You can train several types of models in IBM® Maximo® Visual Inspection.

Table 1 shows the training models that Maximo Visual Inspection supports and the types of training each one does.

Table 1. Model types
Model type Description Image classification Object detection Action detection
GoogLeNet System default when training for image classification. Yes No No
Faster R-CNN Optimized for accuracy. System default when training for object detection. No Yes No
YOLO v3 Optimized for speed. These models use you only look once (YOLO) v3 and take longer to train than other models in this product. Generates a Core ML file. No Yes No
Tiny YOLO v3 Uses the same technique as YOLO v3. Models are faster, less accurate, and use less GPU memory. Alternatively, these models can be deployed on the CPU. Generates a Core ML file. No Yes No
Detectron2 Detectron2 Mask R-CNN models can use objects that are labeled with polygons for greater training accuracy. You can disable segmentation for a shorter training time. No Yes No
High resolution Optimized for accuracy. Suitable for training and inference on high-resolution images. Supports segmentation to allow small objects, such as fine cracks, to be detected. No Yes No
Single shot detector (SSD) Used for real-time inference and embedded devices.
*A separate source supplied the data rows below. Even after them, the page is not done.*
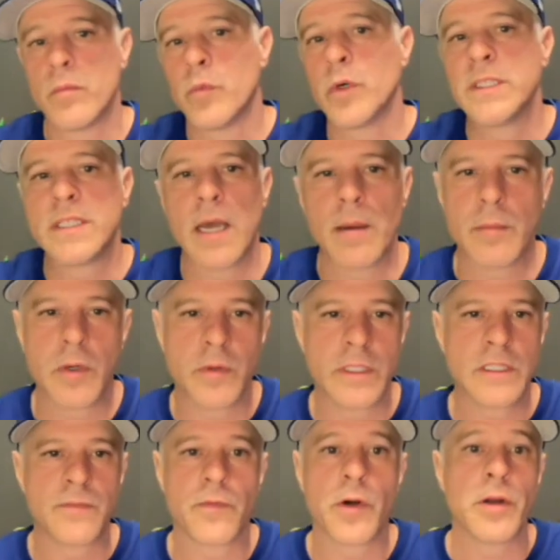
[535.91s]
One time it
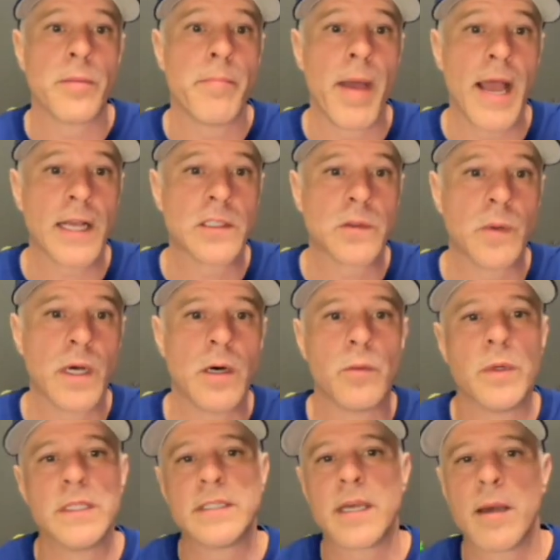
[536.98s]
was Vernon Maxwell.
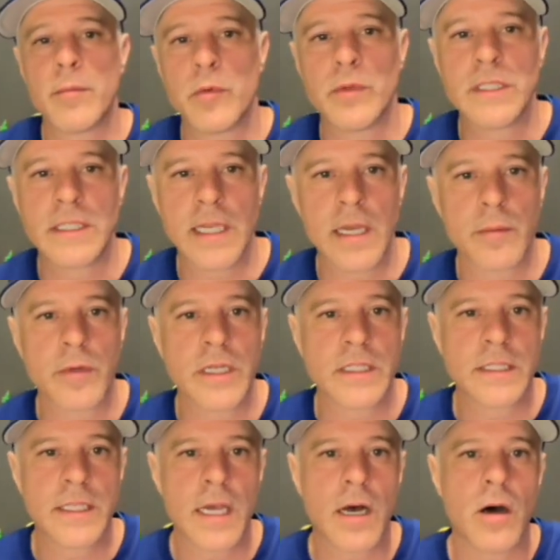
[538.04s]
One time it was Sam
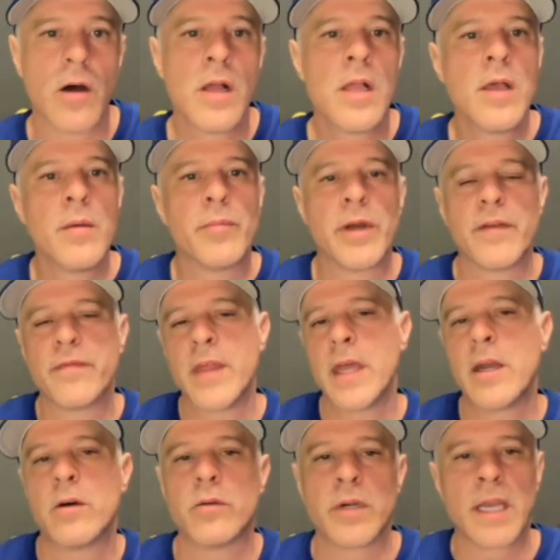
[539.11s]
Cassell. But if
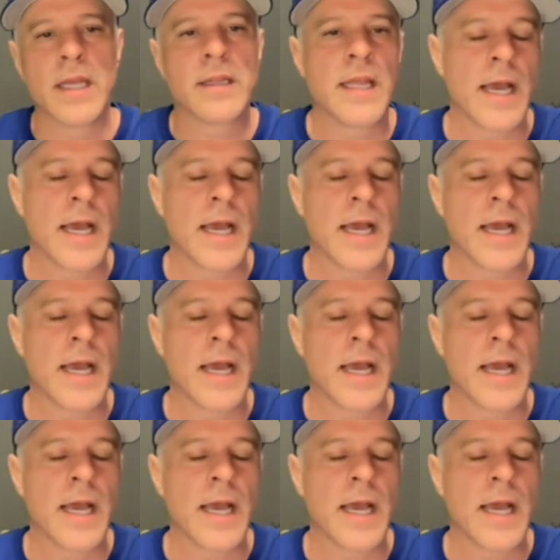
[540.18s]
they don't getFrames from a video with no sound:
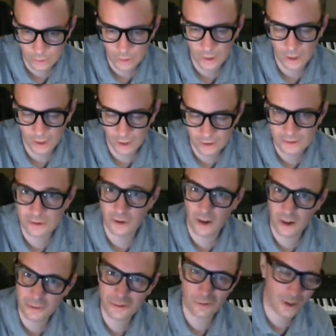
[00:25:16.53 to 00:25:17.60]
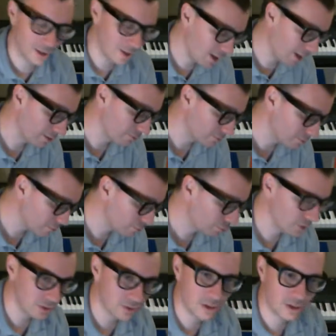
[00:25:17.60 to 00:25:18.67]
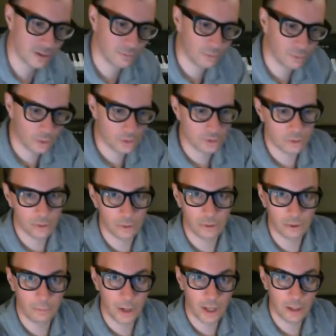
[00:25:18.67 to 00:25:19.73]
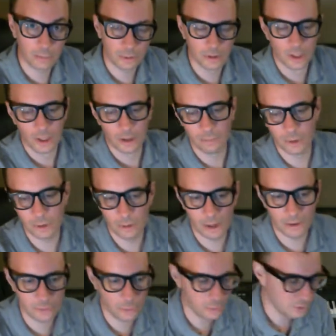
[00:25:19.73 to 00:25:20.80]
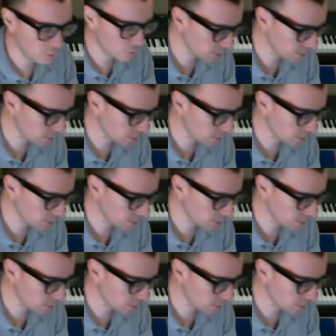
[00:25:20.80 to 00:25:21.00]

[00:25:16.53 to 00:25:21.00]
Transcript: Ah, so I was right. Yeah, PlayStation 4 controller compatible, but you have to initially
It is almost as fast as YOLO but not as accurate as Faster R-CNN. No Yes No
Structured segment network (SSN) Used for video action detection. No No Yes
Anomaly optimized Optimized to identify anomalous objects. No Yes No
Custom model

Imported model used for training.

Yes Yes No
Note: Starting in Maximo Visual Inspection 8.7, custom models are not supported. Custom models are still supported in Maximo Visual Inspection 8.6 and earlier versions.
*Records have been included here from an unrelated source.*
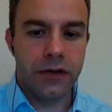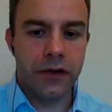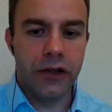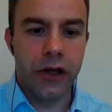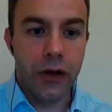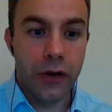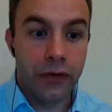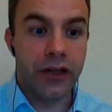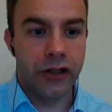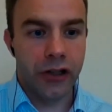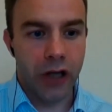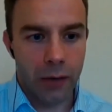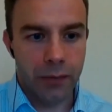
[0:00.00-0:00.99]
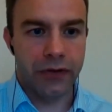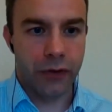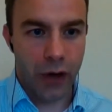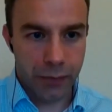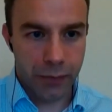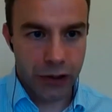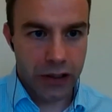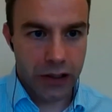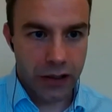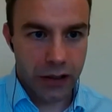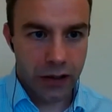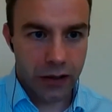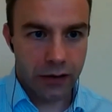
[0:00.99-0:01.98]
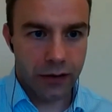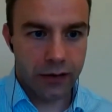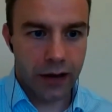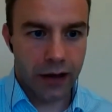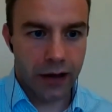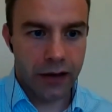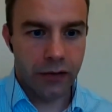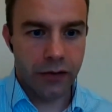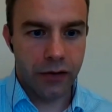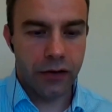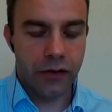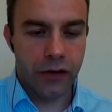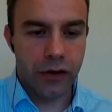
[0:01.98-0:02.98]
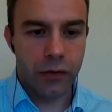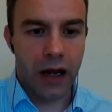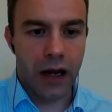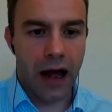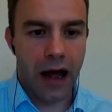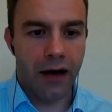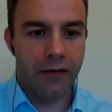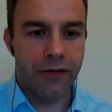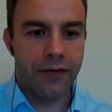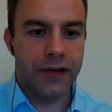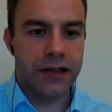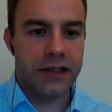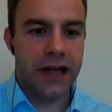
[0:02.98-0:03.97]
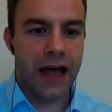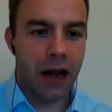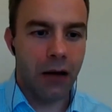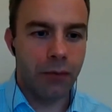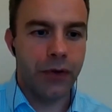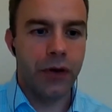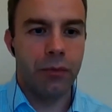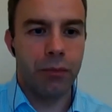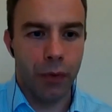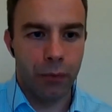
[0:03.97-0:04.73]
use the job description that you will have to help you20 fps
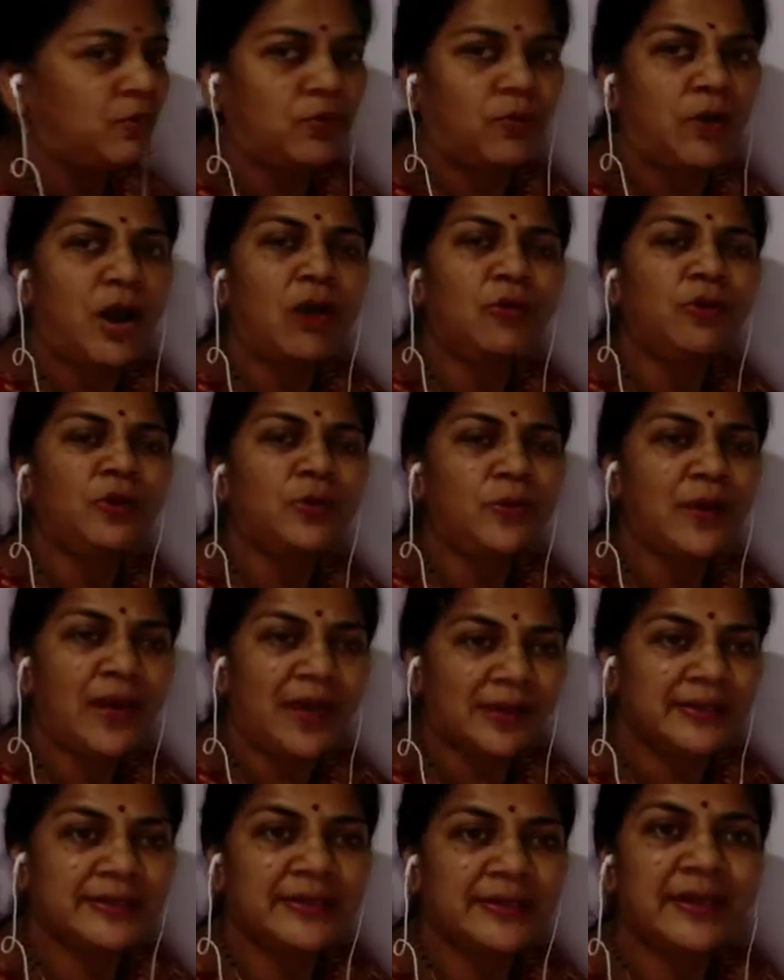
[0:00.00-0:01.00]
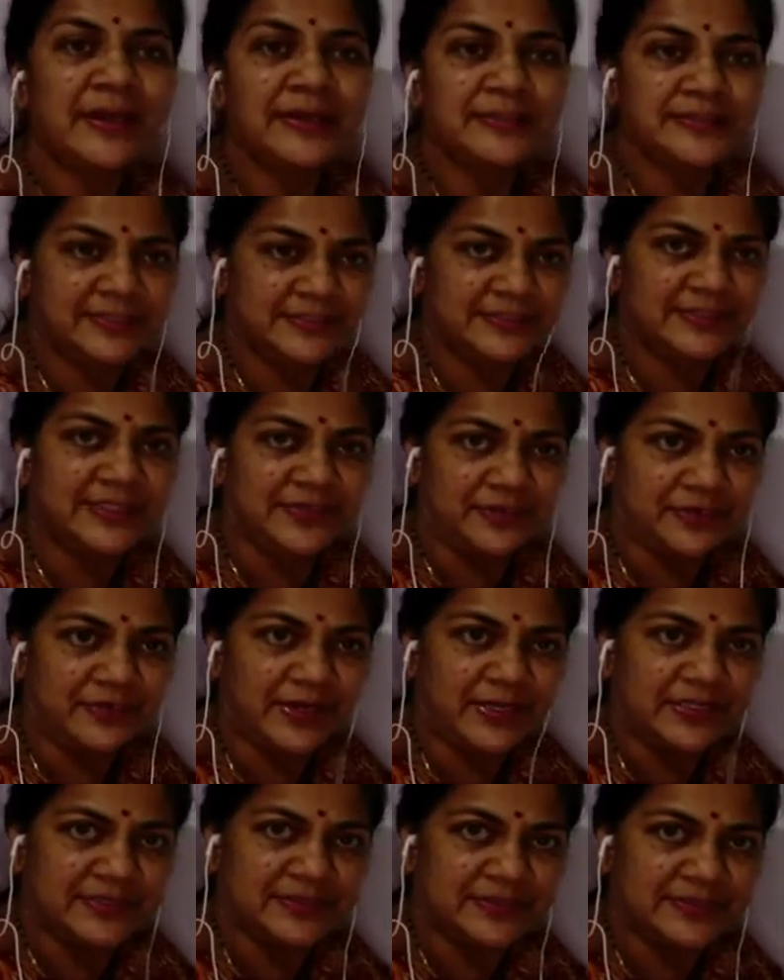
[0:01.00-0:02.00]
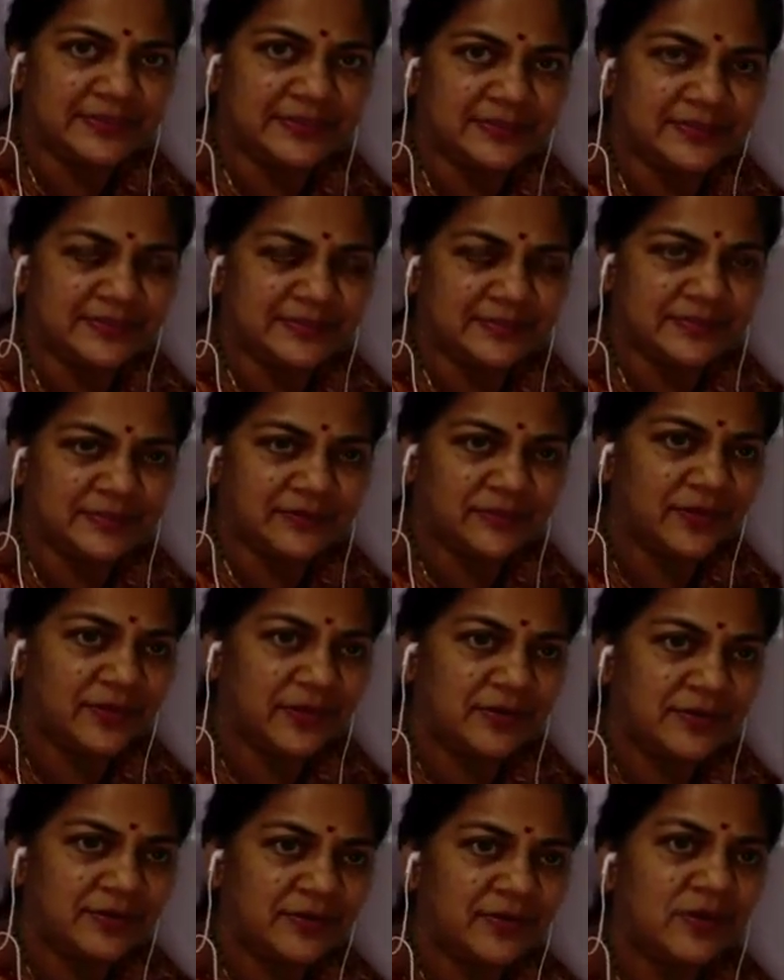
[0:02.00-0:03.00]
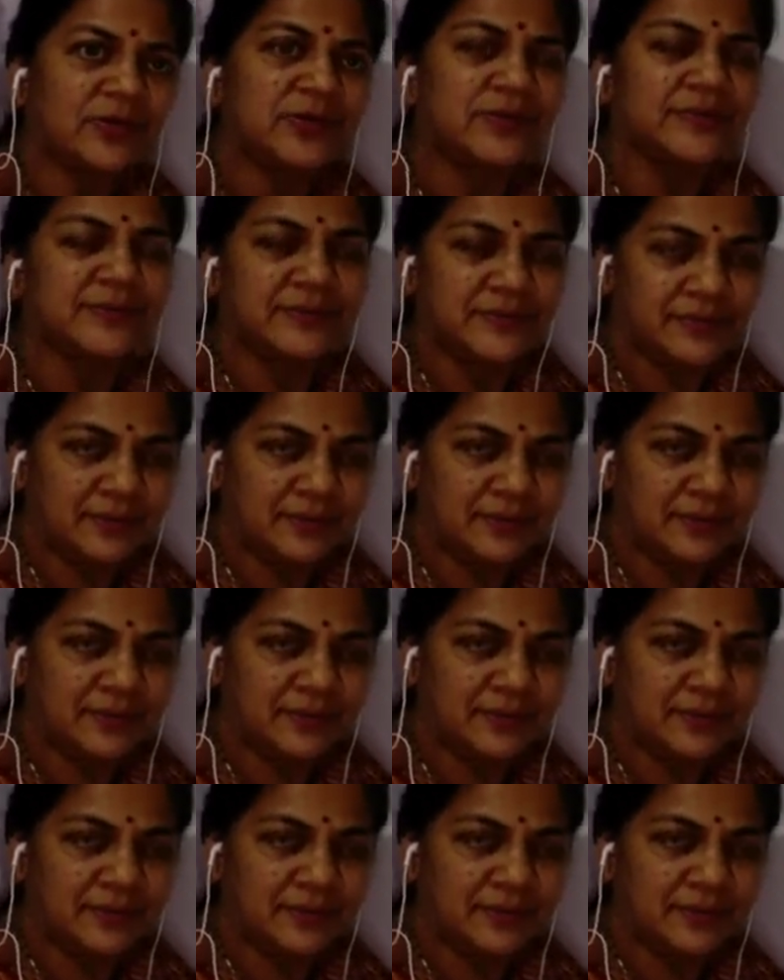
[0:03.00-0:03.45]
how do we analyze the tetrads? Okay. Now, this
Table 2 shows the functions that are supported for each model type.

Table 2. Supported functions
Model type Deploy multiple models to one GPU Deploy to TensorRT Enable Core ML Import and export model Supported on IBM Maximo Visual Inspection Edge Use for transfer learning TensorFlow Lite
GoogLeNet Yes

Yes

Version 8.8+ only

Yes Yes Yes Yes No
Faster R-CNN Yes Yes No Yes Yes Yes No
YOLO v3 Yes

Yes

Version 8.8+ only

Yes Yes Yes Yes Yes
Tiny YOLO v3 Yes

Yes

Version 8.8+ only

Yes Yes Yes

Yes

Version 8.9+ only

Yes
Detectron2 Yes No No Yes Yes Yes No
High resolution Yes No No Yes Yes Yes No
Single shot detector (SSD) Yes Yes No Yes Yes Yes No
Structured segment network (SSN) No No No Yes No No No
Anomaly optimized Yes No No Yes Yes No No

Custom model

No No No Yes No No No
Note: Starting in Maximo Visual Inspection 8.7, custom models are not supported. Custom models are still supported in Maximo Visual Inspection 8.6 and earlier versions.